Introduction
In past project experiences, classification models have been some of the most common machine learning tasks.
Classification models are not difficult to implement. First, we build a backbone, then map the final output to multiple specific categories. Finally, we evaluate the model’s performance using several metrics, such as accuracy, recall, F1-score, and so on.
Although this may sound straightforward, in practical applications, we often encounter some issues. Let’s take the topic of this project as an example:
-
Category Definition
In classification tasks, if the categories we define are highly similar, the model may have difficulty distinguishing between them. For example, “Company A insurance document” and “Company B insurance document.” Both categories belong to documents from a company, and their differences may be minimal, making it hard for the model to distinguish between the two.
-
Data Imbalance
In most scenarios, data collection can be the most challenging problem, especially when dealing with documents containing personal information. Data imbalance further leads to poor prediction performance for minority categories.
-
Data Augmentation
In our daily life, we are surrounded by a large number of documents, and we constantly want to add more document categories.
However, every time we add a new category, the entire model needs to be retrained or fine-tuned, which incurs high costs, including data collection, labeling, retraining, reevaluation, deployment, and so on. All of these processes must be repeated.
-
Sub-labels for Categories
Customers' needs are often unpredictable.
Let’s assume there’s a customer who first defines a document type, let’s call it Document A. Then, the customer wants to add more sub-labels for Document A, such as:
- Damaged Document A
- Glare Document A
- First-generation format Document A
- Second-generation format Document A
- ...
Let’s not even discuss the fact that adding each sub-label would require retraining the model.
From the perspective of model engineering, it’s “irrational” to treat these labels as independent categories since they all belong to Document A. Likewise, it’s “unreasonable” to treat them as a multi-class problem because sub-labels corresponding to different document formats may vary.
So you might think: Since we can’t solve the problem, let’s solve the person who raised it!
No, you can’t!
This is a machine learning problem.
Metric Learning
Stepping out of the document classification problem, you’ll realize that what we’re really discussing here is Metric Learning.
The primary goal of metric learning is to learn the optimal distance measure to evaluate the similarity between samples.
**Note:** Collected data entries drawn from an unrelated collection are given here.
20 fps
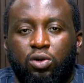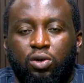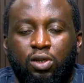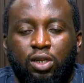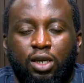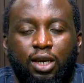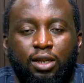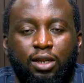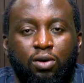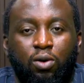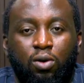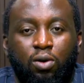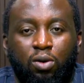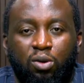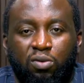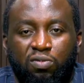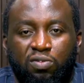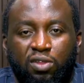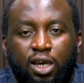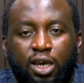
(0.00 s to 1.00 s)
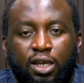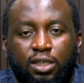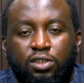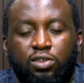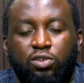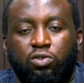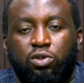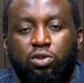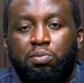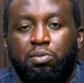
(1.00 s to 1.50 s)
and all of that to
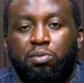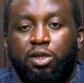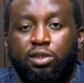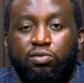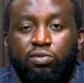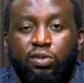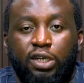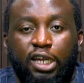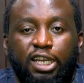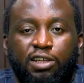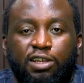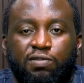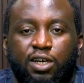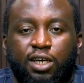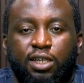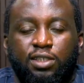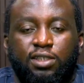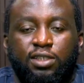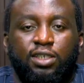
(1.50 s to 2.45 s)
remain relevant.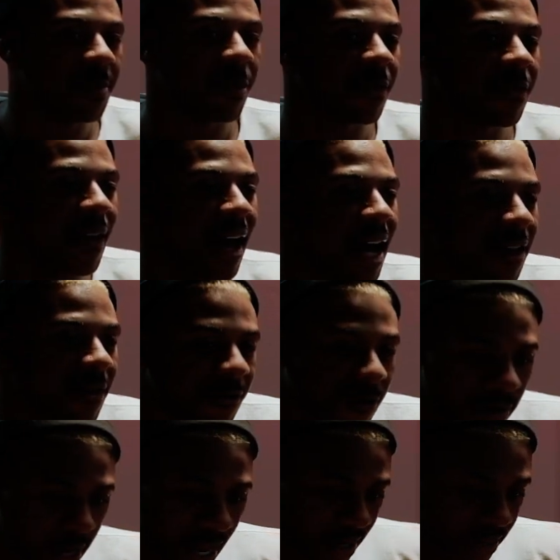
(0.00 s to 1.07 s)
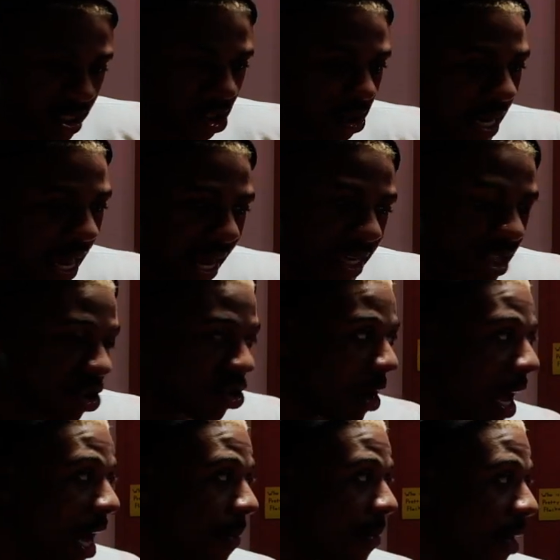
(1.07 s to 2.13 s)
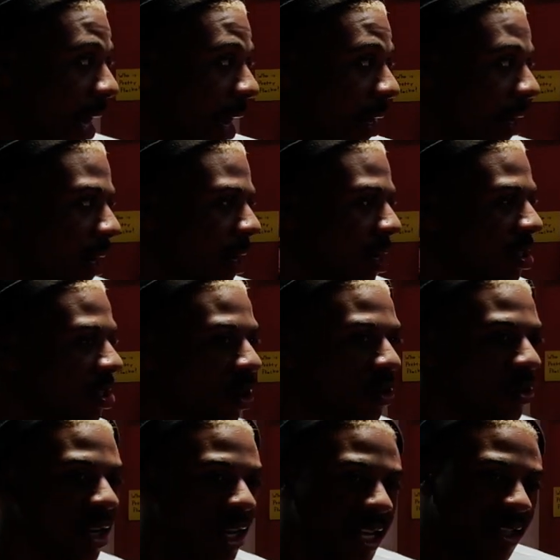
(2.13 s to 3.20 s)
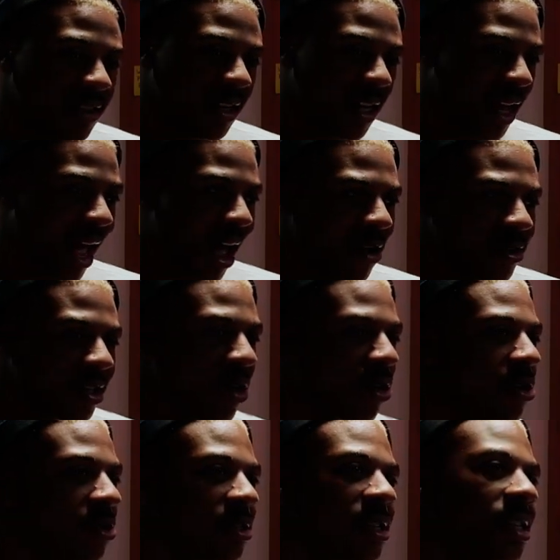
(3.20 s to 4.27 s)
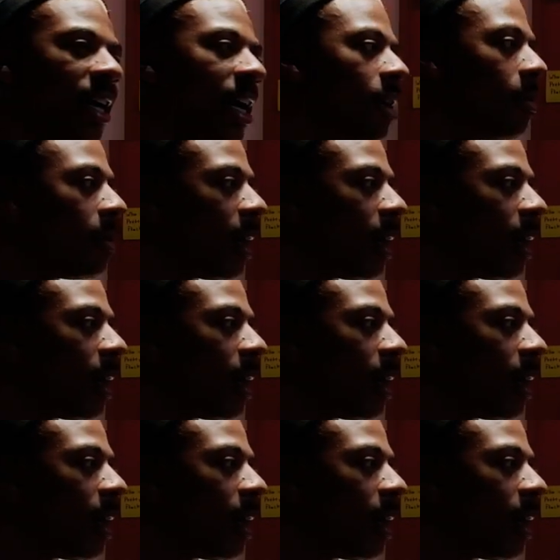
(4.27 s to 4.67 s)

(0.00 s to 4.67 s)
providing for that his tribe of that. So his household gonna look at himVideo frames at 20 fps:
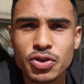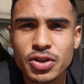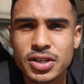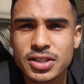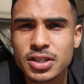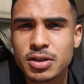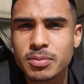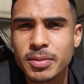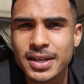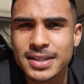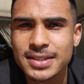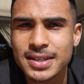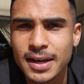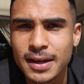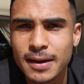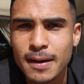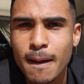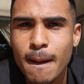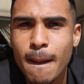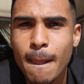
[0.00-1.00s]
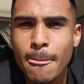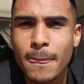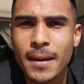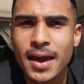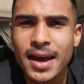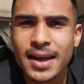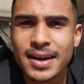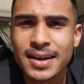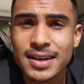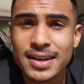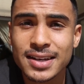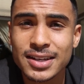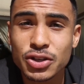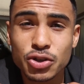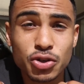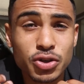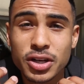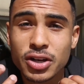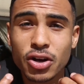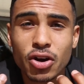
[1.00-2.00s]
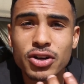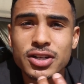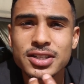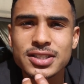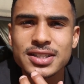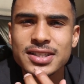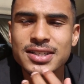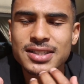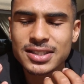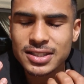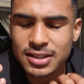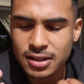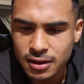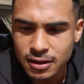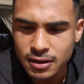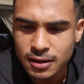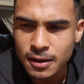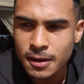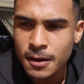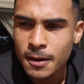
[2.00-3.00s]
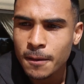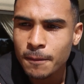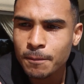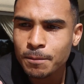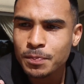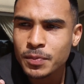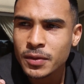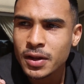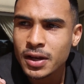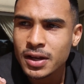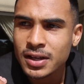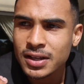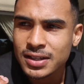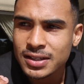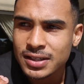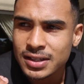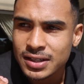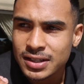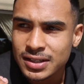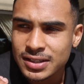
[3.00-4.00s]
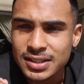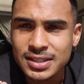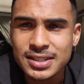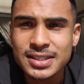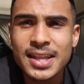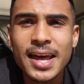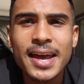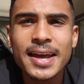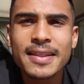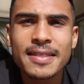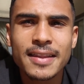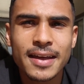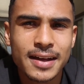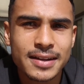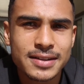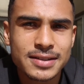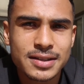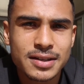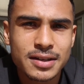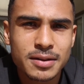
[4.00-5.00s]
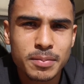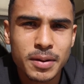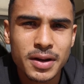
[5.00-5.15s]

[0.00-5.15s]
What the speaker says: you can still maintain and you can honestly still sustain that.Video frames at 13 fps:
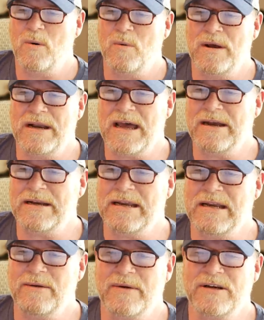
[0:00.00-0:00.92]
without
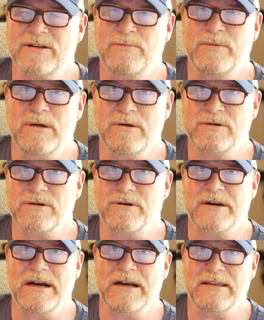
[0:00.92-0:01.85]
any
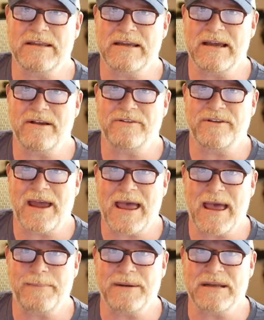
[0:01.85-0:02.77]
retribution or anything else
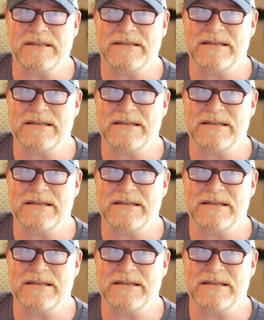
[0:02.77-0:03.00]
happening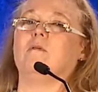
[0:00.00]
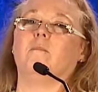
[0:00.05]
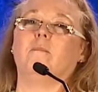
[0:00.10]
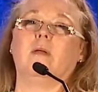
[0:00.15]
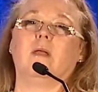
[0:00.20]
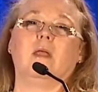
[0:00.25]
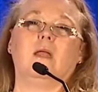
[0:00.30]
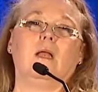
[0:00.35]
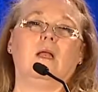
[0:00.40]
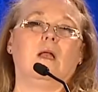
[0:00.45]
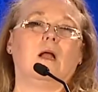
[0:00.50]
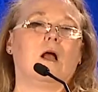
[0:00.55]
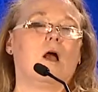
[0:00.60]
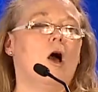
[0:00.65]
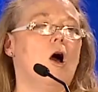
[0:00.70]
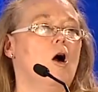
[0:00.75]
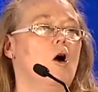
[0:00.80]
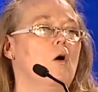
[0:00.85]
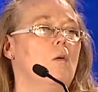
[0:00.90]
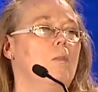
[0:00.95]
ability to
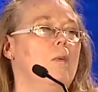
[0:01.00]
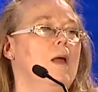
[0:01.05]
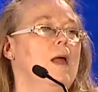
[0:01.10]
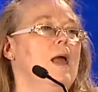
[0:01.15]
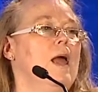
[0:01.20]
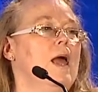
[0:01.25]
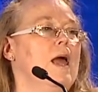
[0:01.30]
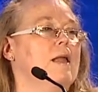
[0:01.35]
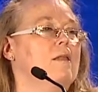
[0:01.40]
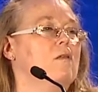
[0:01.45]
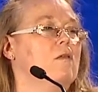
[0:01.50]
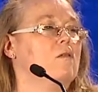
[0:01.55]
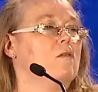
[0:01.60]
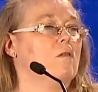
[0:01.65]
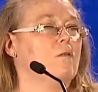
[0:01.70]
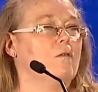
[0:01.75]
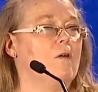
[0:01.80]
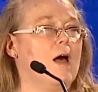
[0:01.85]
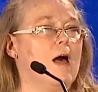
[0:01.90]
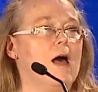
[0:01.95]
cope and to
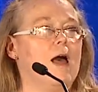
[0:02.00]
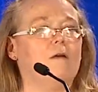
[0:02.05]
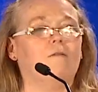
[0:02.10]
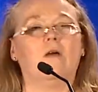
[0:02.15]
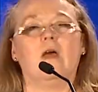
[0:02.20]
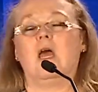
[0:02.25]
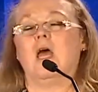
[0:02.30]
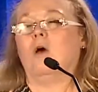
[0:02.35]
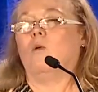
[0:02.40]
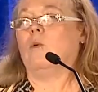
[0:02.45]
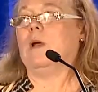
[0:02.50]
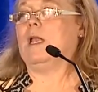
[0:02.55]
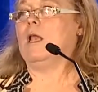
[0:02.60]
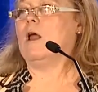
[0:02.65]
survive. We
In traditional machine learning, metric learning typically involves mapping data from the original feature space to a new feature space, where similar objects are closer together and dissimilar objects are farther apart. This is usually achieved by learning a distance function that better reflects the true similarity between samples.
To summarize in one sentence: Metric learning is a method for learning similarity.
Application Scenarios
A well-known application of metric learning is Face Recognition.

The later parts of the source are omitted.